Sunday, April 24, 2016

Too much triumph?

Last week I was delighted and blessed to be once again at On Fire - an annual conference for charismatic catholics which has become a hugely important sources of refreshment and renewal for me over the past 5 years. I have written before here  and here about why it matters so much to me and really I don't have anything to add. 
It's a community in which I regularly encounter God, and though this year there was alot of hard stuff of my own to process (much still on-going) the experience of the week was most definitely one of resurrection.
So, feeling myself positively fizzing with life and joy and hope after some rather wonderful intervention by the Holy Spirit, I posted some pictures on Facebook from the procession of the Blessed Sacrament after our final Mass, together with a caption drawn from a worship song that has resounded in my head pretty well non-stop since Morning Prayer on that last morning  (and is still there even in the exhaustion at the end of a long long Sunday)
"Death is dead. Love has won. Christ has conquered".

It was an expression of my own experience at that point.

But...a friend and priest whom I love dearly questioned whether those words were too glib, too much a reflection of the "Death is nothing at all" school of popular theology that seeks to dash straight from Palm Sunday to Easter Day without any engagement with the darkness that is a huge reality for so many people.
That gave me pause - and I've been reflecting since on whether sharing joy in the face of pain is heartless and unhelpful, a refusal to take that pain seriously - or somehow equivalent to throwing a rope-ladder down to enable those who are struggling to reach a place of safety.

I came straight to On Fire from celebrating Communion with a friend who is facing a very discouraging diagnosis and some hugely difficult treatment. Another beloved friend was absent from the conference as his father-in-law was close to death, and during the week I had news of yet another friend's cancer - so the thought that in voicing my own feelings of celebration I might be trampling on, or seeming to over-ride their experience of struggle and darkness was challenging, to say the least. 

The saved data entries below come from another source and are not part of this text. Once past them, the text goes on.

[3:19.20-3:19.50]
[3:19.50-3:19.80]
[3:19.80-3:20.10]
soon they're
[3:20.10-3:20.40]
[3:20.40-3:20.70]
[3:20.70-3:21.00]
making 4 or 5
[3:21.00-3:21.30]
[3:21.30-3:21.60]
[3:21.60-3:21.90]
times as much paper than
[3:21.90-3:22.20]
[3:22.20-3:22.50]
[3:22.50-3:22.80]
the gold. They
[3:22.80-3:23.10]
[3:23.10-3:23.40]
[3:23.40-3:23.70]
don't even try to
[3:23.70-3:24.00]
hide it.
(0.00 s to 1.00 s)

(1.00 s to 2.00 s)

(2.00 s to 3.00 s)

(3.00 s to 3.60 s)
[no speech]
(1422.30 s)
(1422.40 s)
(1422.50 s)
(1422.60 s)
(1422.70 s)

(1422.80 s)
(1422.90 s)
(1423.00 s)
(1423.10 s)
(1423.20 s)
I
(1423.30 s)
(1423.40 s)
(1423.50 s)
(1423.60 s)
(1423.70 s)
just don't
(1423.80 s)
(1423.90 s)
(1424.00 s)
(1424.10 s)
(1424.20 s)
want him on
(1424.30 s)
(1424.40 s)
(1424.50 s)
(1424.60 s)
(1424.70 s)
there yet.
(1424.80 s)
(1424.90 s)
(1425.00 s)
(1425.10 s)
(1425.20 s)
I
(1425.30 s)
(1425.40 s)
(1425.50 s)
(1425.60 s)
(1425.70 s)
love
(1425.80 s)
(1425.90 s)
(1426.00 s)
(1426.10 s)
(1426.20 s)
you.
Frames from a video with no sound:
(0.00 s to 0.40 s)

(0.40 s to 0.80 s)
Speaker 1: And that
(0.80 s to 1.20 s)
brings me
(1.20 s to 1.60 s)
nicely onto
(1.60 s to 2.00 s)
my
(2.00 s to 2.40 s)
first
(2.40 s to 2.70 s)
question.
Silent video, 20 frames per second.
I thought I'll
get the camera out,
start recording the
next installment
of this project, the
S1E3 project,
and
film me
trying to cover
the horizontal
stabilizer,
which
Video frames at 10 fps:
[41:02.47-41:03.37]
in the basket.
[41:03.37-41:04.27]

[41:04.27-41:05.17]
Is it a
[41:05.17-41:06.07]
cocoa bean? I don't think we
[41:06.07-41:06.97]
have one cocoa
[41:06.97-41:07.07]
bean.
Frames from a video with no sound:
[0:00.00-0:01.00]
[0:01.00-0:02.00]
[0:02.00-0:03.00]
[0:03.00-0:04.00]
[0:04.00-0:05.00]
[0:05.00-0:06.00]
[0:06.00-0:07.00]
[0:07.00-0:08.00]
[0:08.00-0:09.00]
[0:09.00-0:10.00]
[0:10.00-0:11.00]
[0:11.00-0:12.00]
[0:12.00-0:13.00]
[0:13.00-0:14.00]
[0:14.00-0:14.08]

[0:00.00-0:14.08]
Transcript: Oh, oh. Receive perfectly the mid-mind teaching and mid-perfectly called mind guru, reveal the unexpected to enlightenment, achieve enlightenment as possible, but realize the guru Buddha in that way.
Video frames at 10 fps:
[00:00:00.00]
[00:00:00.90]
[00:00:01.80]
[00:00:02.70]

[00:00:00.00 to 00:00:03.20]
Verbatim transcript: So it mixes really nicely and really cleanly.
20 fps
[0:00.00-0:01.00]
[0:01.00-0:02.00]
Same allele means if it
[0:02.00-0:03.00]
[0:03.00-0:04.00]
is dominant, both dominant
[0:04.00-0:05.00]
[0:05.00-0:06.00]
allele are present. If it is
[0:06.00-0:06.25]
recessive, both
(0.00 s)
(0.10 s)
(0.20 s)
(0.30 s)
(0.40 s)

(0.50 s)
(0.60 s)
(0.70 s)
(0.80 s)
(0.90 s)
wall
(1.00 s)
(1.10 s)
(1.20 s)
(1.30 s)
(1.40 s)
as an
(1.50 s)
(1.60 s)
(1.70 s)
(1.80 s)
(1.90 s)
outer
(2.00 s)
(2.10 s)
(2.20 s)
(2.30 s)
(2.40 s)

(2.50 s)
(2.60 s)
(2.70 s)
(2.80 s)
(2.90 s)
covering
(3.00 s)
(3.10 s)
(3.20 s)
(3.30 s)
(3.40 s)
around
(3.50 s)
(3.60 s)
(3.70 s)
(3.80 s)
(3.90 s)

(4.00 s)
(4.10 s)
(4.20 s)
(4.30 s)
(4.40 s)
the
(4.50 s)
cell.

At the splendid "Taking Funerals Seriously" conference last year, there was discussion about whether in time to come our unique selling point as Church might be that we were prepared to admit that death is real and painful and parting utterly soul-searing...So much of our culture seems intent on denying that - on asserting again and again, in the face of all the evidence, that "death is nothing at all". But the business of priesthood is so often to stand in the middle of the mess and pain and sadness of life - and yes, to weep with those who weep, but also to suggest, gently but confidently, that despair is not the only possible response. Because, after a long hard winter, I needed a spring-time of the spirit, a reminder that God DOES make all things new, and that actually, resurrection happens...and if that is my experience, I'm pretty sure others need those same reassurances.

No - I won't always feel that with the same overwhelming joy and conviction that currently floods my soul - but that doesn't mean that it's not my responsibility to hold onto the light of faith, and to proclaim the resurrection in ways that comfort and encourage - which may not involve words at all, but maybe simply being there and loving as best I can...

But I would go to the stake rather than hold back the words "Love has won". To say that in as many ways as I humanly can is surely what I'm called to do...Isn't it? 

1 comment:

James said...

If it helps...

I'm terrified of dying...but I am not afraid of death.

If you can persuade people to see the difference, it might resolve your dilemma.